The Quality & Regulatory Compliance Unit is responsible for ascertaining trends in pharmaceutical regulations within and outside Japan and ensuring the soundness of the quality management system spanning our business processes. It confirms, improves, and verifies the validity of business processes through audits and other activities throughout the product lifecycle and ensures the quality and regulatory compliance of data by operating a global IT system.
Quality Assurance: Activities for assuring compliance with pharmaceutical regulations in respective jurisdictions based on ethical considerations and scientific evidence throughout a lifecycle of products, as well as assuring the reliability of the products from the standpoints of the four qualities (products, information on products, business processes, and appropriate human resources).
Chugai views its global intellectual property (IP) strategy as the foundation for creating innovative new drugs. By integrating it with our business and R&D strategies, we protect the competitive advantage of our products and ensure operational flexibility.

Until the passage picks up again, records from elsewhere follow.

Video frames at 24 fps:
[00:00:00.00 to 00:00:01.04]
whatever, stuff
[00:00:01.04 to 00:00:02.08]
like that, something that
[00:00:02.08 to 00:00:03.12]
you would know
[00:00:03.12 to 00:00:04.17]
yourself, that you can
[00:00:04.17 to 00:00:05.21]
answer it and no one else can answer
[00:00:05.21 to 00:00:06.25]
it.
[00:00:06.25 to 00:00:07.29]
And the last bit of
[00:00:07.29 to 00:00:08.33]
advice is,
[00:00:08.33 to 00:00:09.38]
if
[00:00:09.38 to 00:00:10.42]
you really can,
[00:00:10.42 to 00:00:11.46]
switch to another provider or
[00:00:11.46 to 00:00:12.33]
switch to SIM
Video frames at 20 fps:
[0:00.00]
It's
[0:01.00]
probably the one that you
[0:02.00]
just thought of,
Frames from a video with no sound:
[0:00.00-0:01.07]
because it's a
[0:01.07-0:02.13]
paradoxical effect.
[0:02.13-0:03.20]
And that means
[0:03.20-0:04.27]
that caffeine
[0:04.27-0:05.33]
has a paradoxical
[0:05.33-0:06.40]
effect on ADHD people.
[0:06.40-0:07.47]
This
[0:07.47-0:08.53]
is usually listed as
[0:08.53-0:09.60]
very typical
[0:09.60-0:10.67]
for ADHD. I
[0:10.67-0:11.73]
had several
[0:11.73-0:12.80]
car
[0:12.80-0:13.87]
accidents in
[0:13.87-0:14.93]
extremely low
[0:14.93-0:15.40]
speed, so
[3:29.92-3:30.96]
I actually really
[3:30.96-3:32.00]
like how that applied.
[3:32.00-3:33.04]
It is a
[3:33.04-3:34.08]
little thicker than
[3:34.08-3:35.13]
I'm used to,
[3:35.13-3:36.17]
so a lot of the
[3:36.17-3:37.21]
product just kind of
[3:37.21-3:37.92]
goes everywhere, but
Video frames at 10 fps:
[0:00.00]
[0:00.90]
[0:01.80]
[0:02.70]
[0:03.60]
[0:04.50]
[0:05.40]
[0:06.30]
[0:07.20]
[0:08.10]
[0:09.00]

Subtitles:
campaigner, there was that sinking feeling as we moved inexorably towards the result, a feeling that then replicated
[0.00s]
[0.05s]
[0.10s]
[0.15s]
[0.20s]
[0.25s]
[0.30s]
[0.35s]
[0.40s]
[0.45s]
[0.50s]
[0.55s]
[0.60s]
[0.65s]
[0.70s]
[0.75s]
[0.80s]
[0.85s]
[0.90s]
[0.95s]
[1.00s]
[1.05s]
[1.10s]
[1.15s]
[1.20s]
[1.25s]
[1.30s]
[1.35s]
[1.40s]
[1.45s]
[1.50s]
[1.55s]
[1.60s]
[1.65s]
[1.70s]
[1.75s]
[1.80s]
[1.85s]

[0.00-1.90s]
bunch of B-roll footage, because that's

Chugai focuses resources on and secure IP rights for high-priority R&D projects. At the same time, we actively work to secure rights outside Japan with a view to global co-development with the Roche Group. When we apply for patents for products, we include filings for lifecycle patents related to formulation, production method, diagnostic method and PHC in addition to those for the substance and use. We also work to establish rights globally for significant drug discovery technologies such as innovative antibody engineering technologies and mid-size molecule technologies, and use those rights in planning and executing our IP strategy.
Intellectual Property: Activities for e.g. securing IP rights as a business foundation for continuously providing new drugs, in order to optimize the competitive advantage of pharmaceuticals, and ensure freedom to operate of our business with consideration of the public interest.